What you write must be the lines from the one holding "[172.03-173.03s]" through the final line of the records below, reproduced exactly, minus the pictures.

-*-*-

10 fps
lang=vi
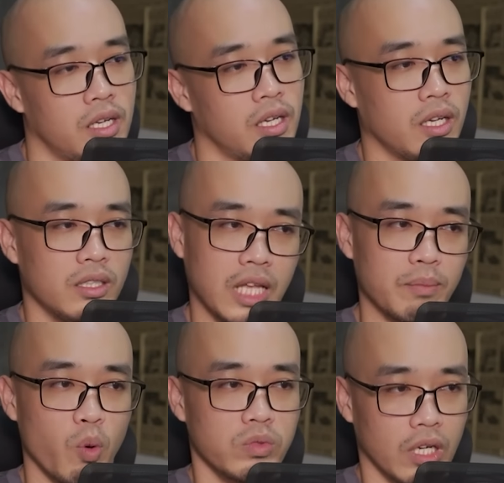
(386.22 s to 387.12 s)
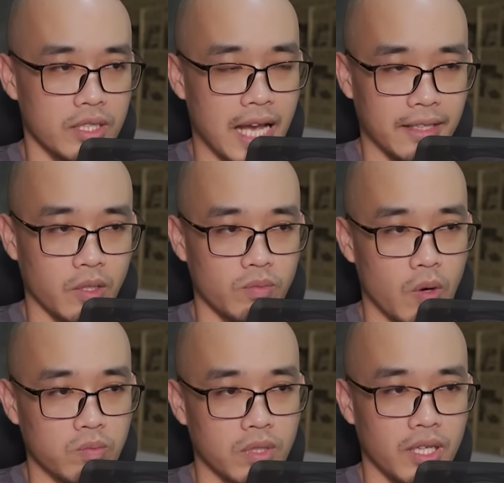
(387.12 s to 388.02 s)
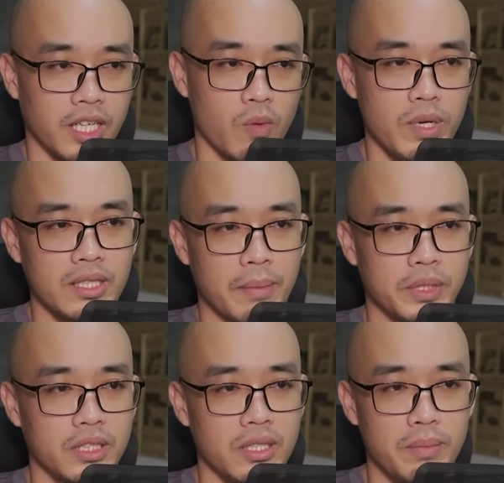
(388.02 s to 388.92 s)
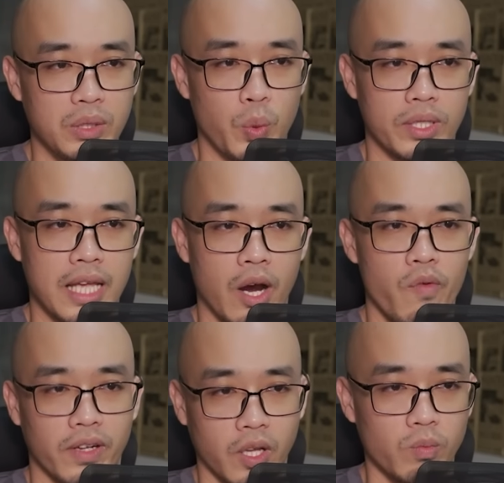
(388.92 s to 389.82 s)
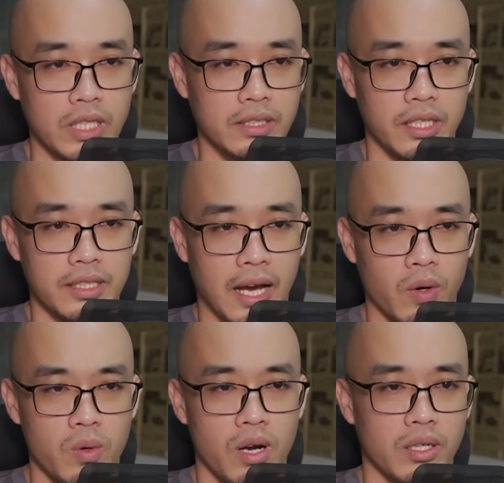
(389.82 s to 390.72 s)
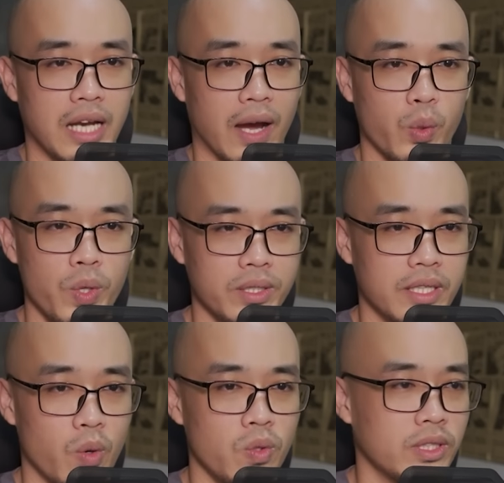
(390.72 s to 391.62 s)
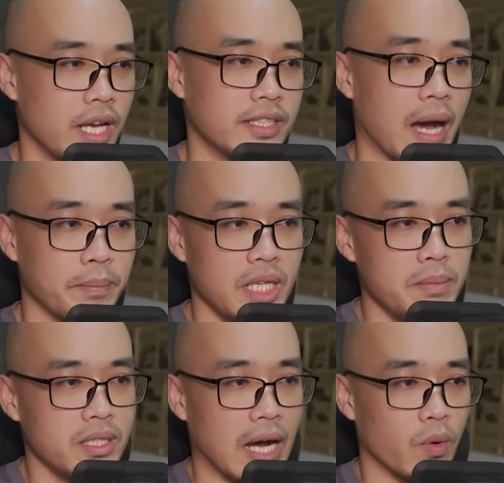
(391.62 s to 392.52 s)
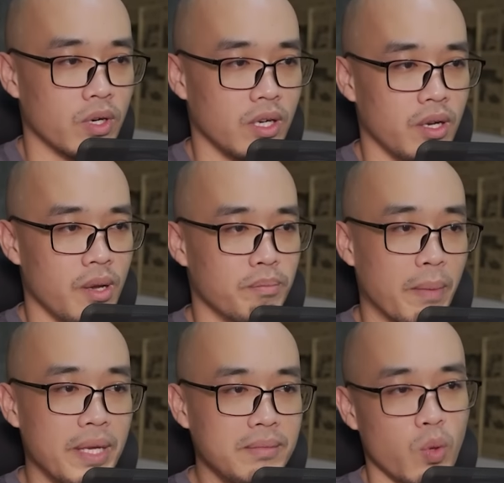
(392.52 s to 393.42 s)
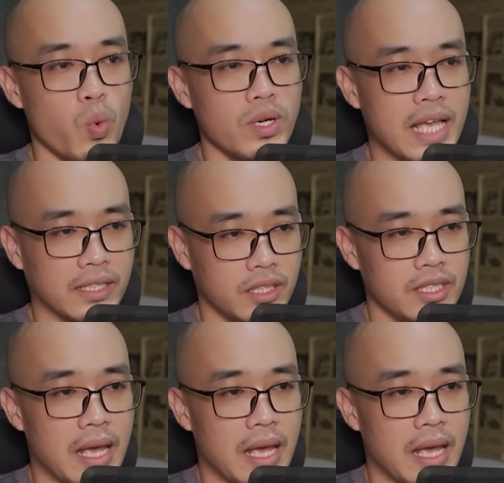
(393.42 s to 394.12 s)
Kim Tiểu Thoa giật mình, vội vàng khom người hành lễ. Nam tử áo đen này không ai khác mà chính là tông chủ của Thiên Ma Tông, Tư Đồ Hạo.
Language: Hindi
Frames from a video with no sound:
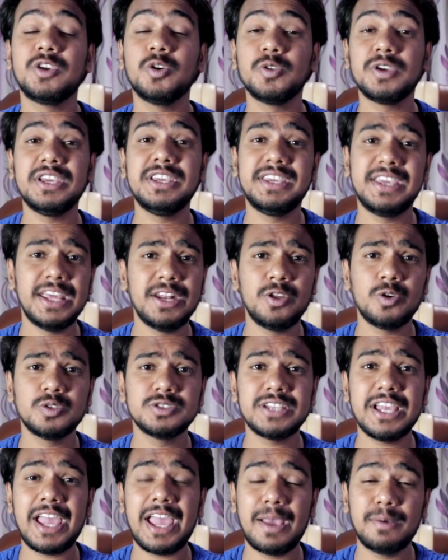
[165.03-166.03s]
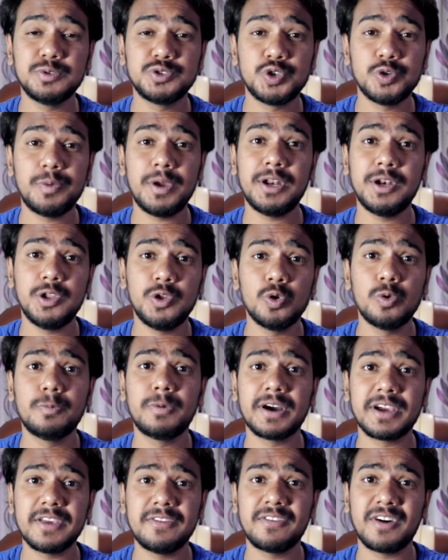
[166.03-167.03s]
क्योंकि ये न्यूज़ है एमसीयू में न्यू
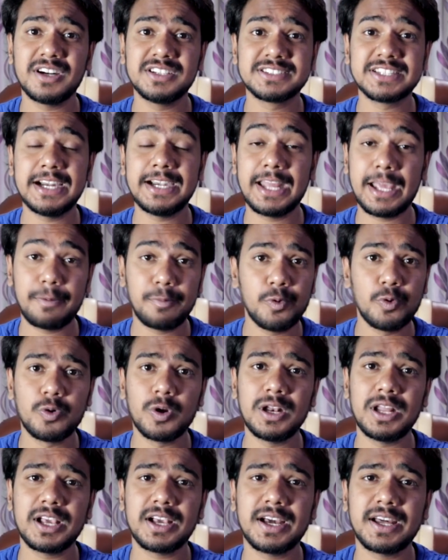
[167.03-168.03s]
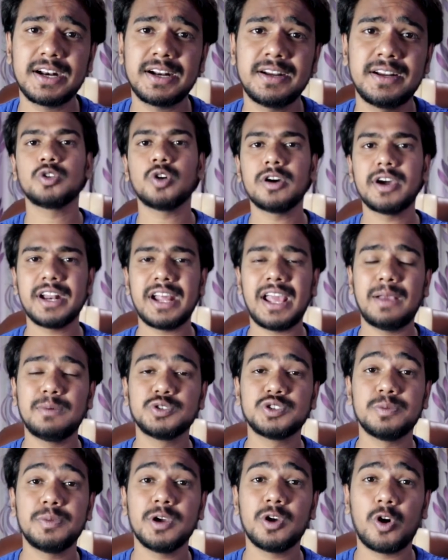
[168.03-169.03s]
बकी वार्न्स के डेब्यू को लेकर तो अगर
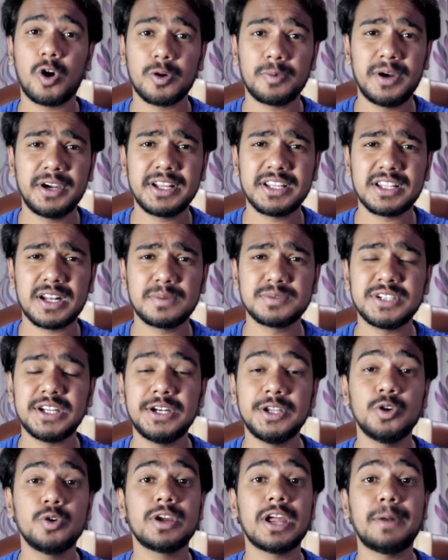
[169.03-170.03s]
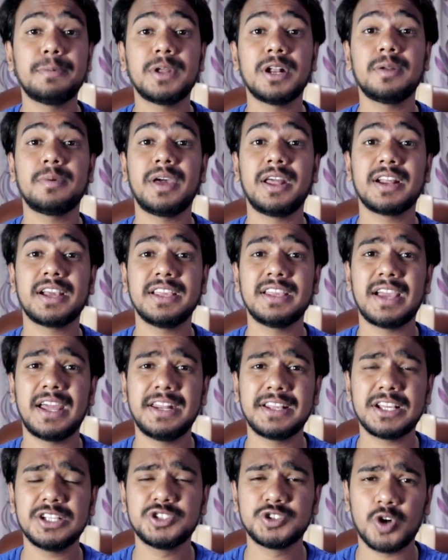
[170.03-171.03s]
एमसीयू में गवर्नमेंट की तरफ से न्यू कैप्टन अमेरिका
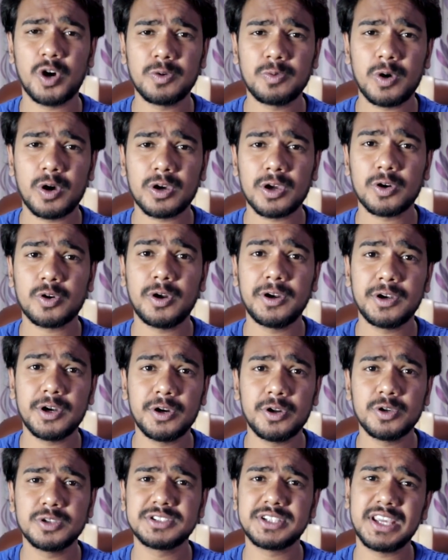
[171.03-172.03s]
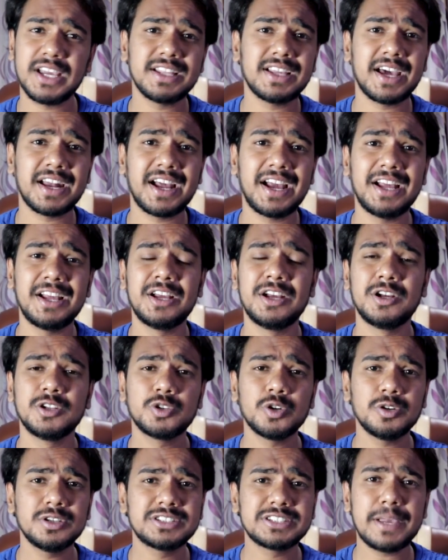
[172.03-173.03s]
यानी कि जॉन वॉकर को इंट्रोड्यूस किया जा रहा है
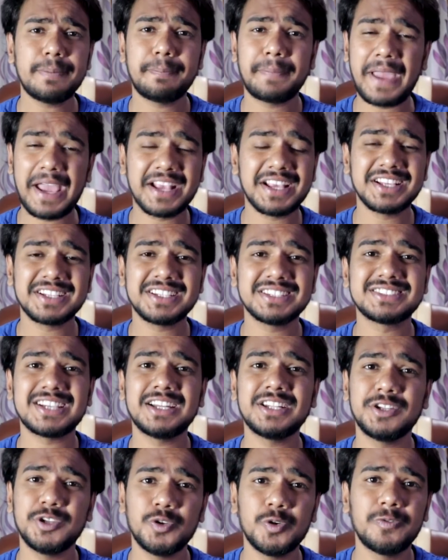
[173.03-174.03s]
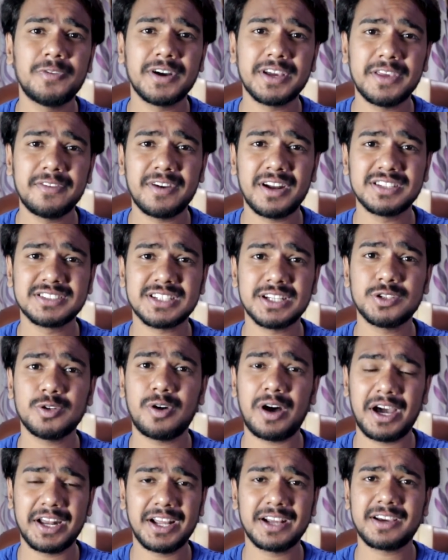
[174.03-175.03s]
तो इसके पैकेज के साथ न्यू बकी वार्न्स का तो
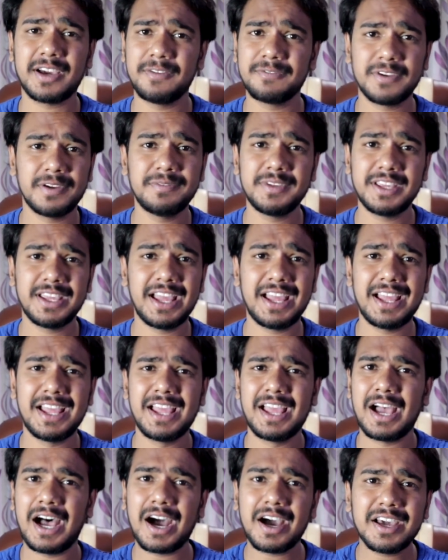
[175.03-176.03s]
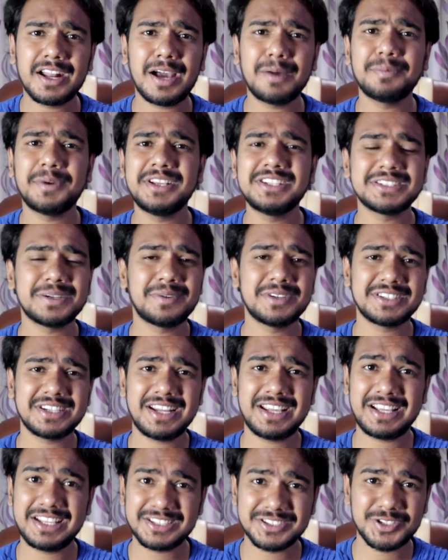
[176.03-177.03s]
आना कन्फर्म ही है अगर आप नहीं समझ
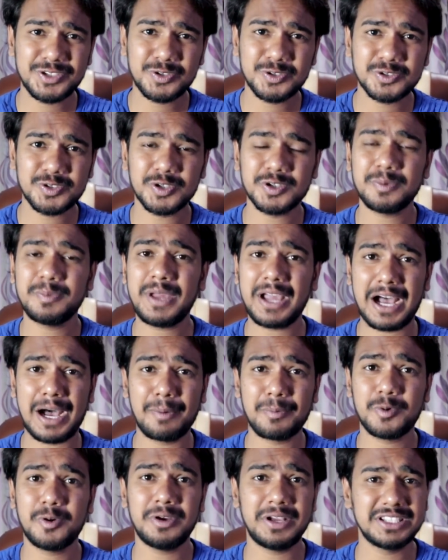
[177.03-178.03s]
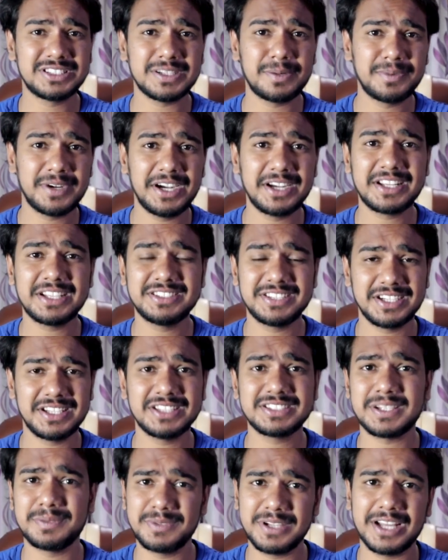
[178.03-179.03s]
रहे हैं इस न्यूज़ को तो मैं आपको इस अपडेट के
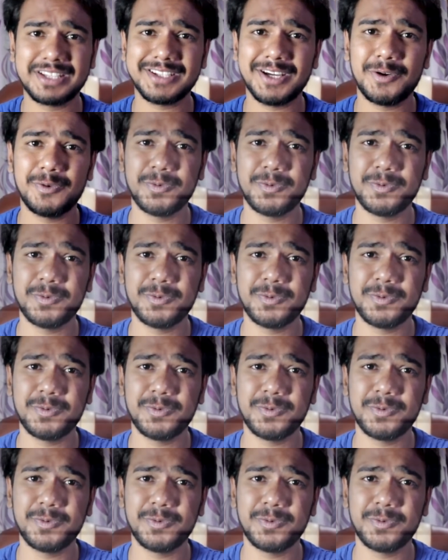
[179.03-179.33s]
जरिए समझाता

-*-*-

● **ANSWER BOX**:
[172.03-173.03s]
यानी कि जॉन वॉकर को इंट्रोड्यूस किया जा रहा है
[173.03-174.03s]
[174.03-175.03s]
तो इसके पैकेज के साथ न्यू बकी वार्न्स का तो
[175.03-176.03s]
[176.03-177.03s]
आना कन्फर्म ही है अगर आप नहीं समझ
[177.03-178.03s]
[178.03-179.03s]
रहे हैं इस न्यूज़ को तो मैं आपको इस अपडेट के
[179.03-179.33s]
जरिए समझाता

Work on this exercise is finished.